* DATASET CONTENT:

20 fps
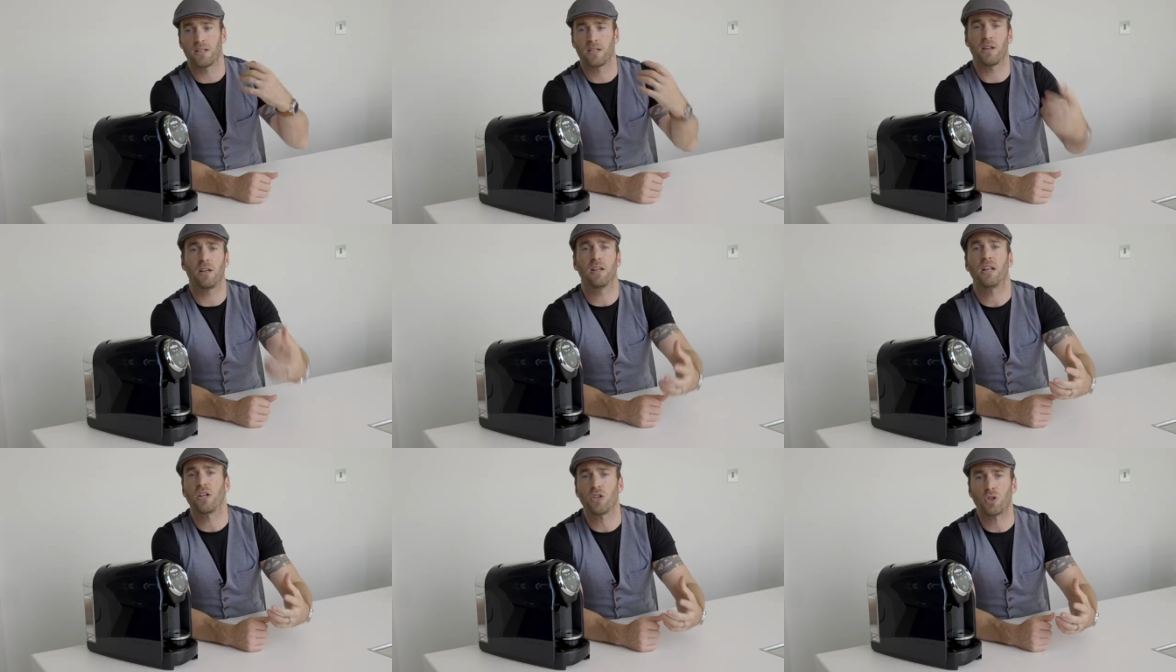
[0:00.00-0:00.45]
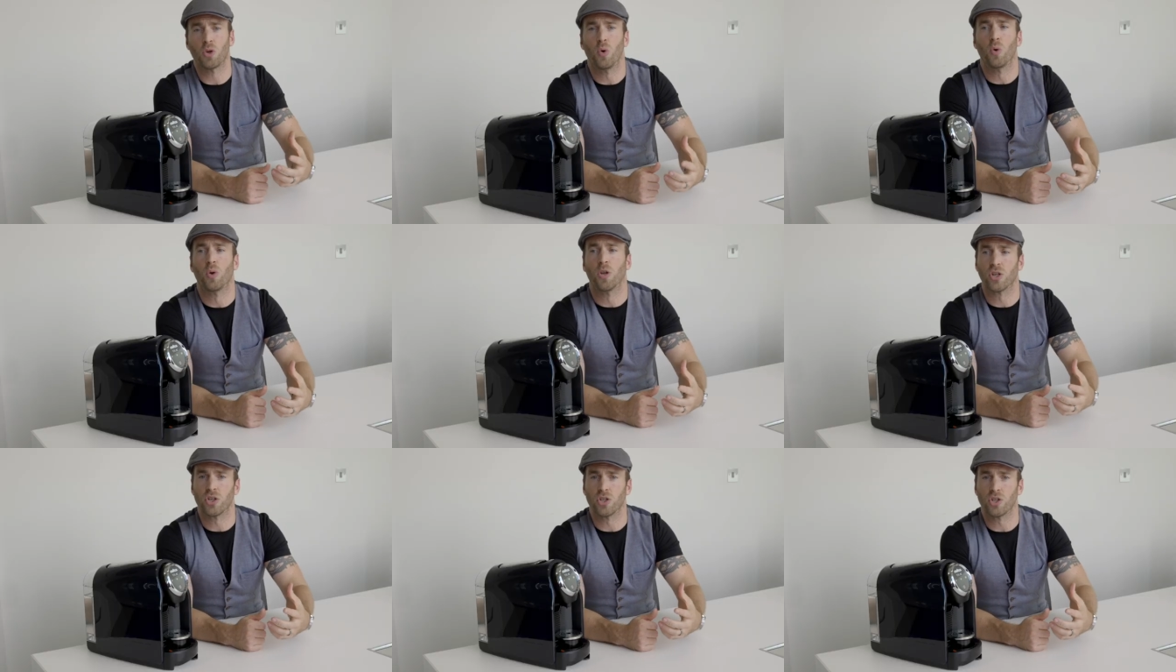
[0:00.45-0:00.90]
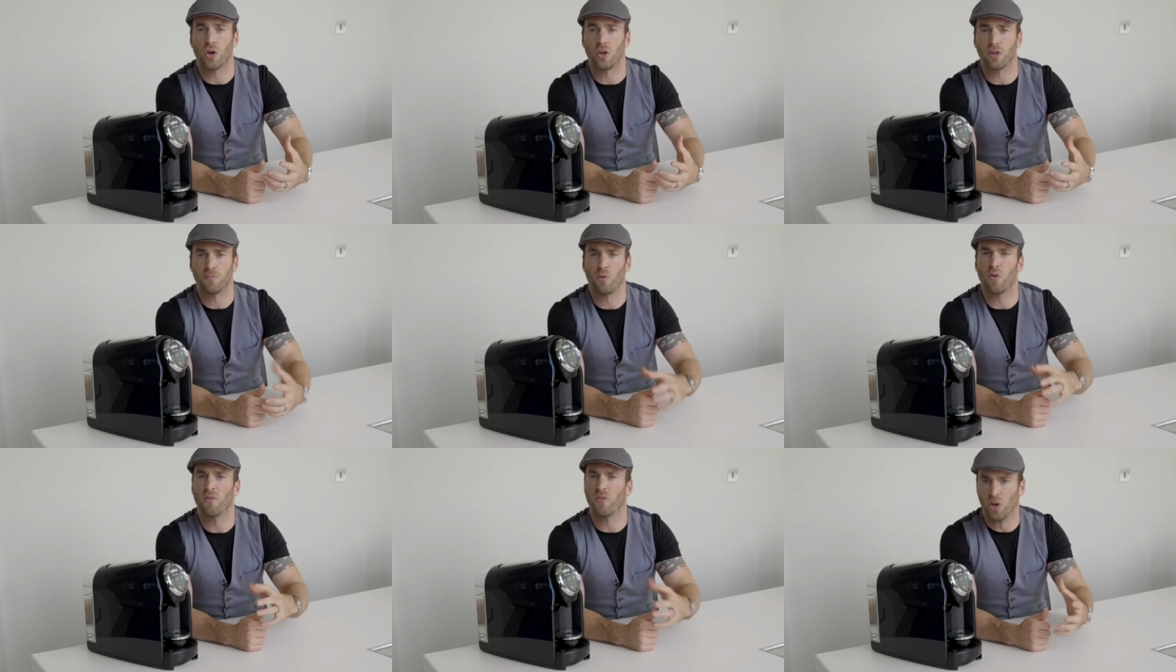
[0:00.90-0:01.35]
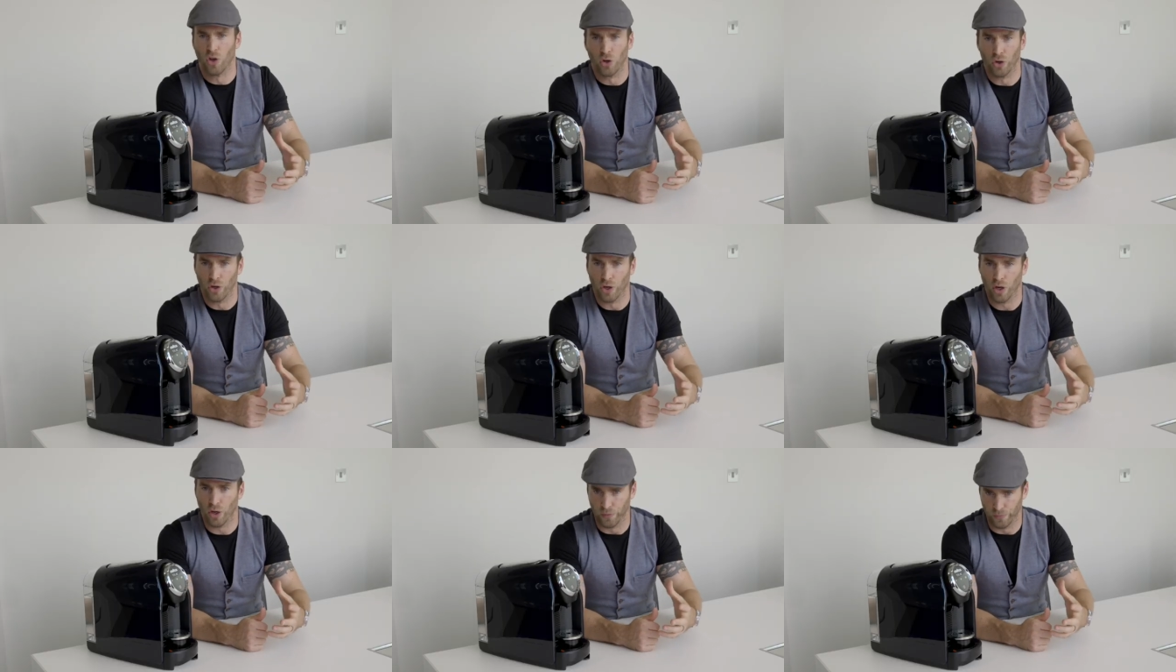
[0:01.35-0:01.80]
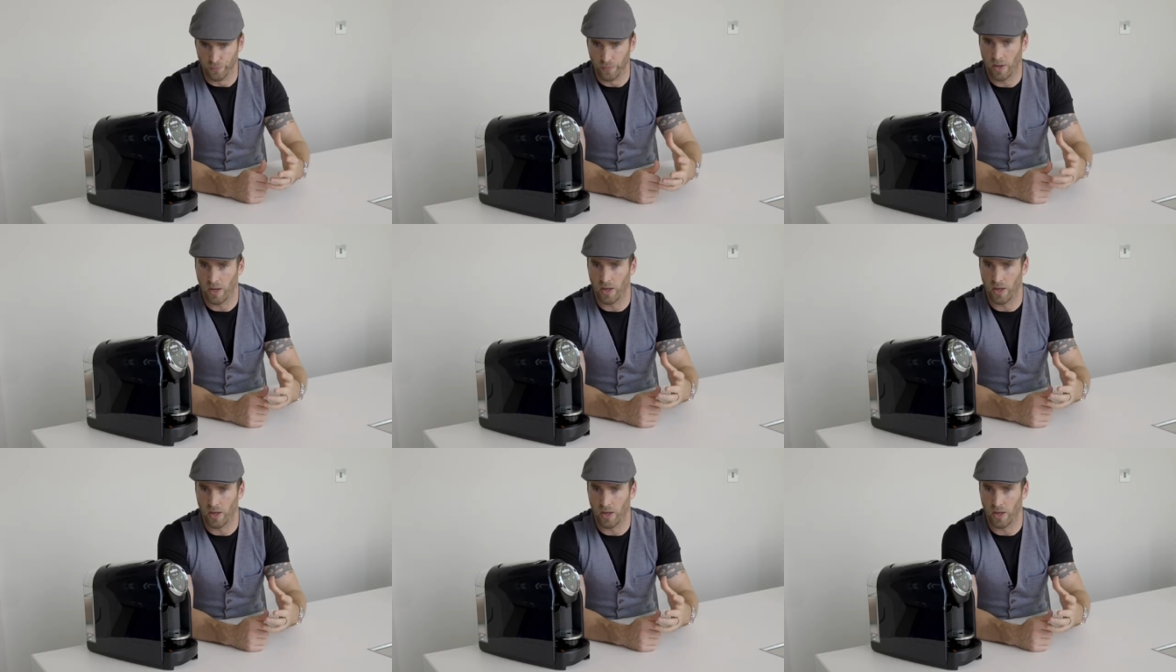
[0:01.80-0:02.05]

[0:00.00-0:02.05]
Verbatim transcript: slightly taller shot, more of a lungo,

* ACTION ITEM: Word for word, print out all of the records above; pass over the pictures.

* RESPONSE BOX:
20 fps
[0:00.00-0:00.45]
[0:00.45-0:00.90]
[0:00.90-0:01.35]
[0:01.35-0:01.80]
[0:01.80-0:02.05]

[0:00.00-0:02.05]
Verbatim transcript: slightly taller shot, more of a lungo,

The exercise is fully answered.